━━ RECORD EXTRACTS ━━

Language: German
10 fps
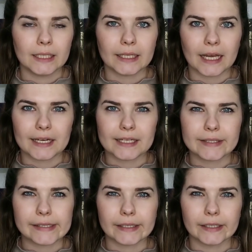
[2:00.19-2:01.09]
ja,
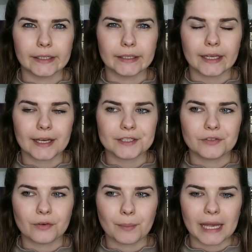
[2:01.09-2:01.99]
lässt ihre
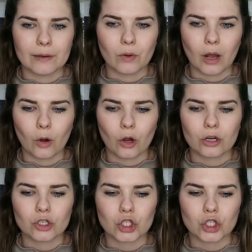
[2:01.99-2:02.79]
negative Meinung auch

━━━

→ **ASSIGNMENT**
Every line above must appear in the answer unchanged, and no picture may appear in it.

→ **ANSWER FOR THE TASK**
Language: German
10 fps
[2:00.19-2:01.09]
ja,
[2:01.09-2:01.99]
lässt ihre
[2:01.99-2:02.79]
negative Meinung auch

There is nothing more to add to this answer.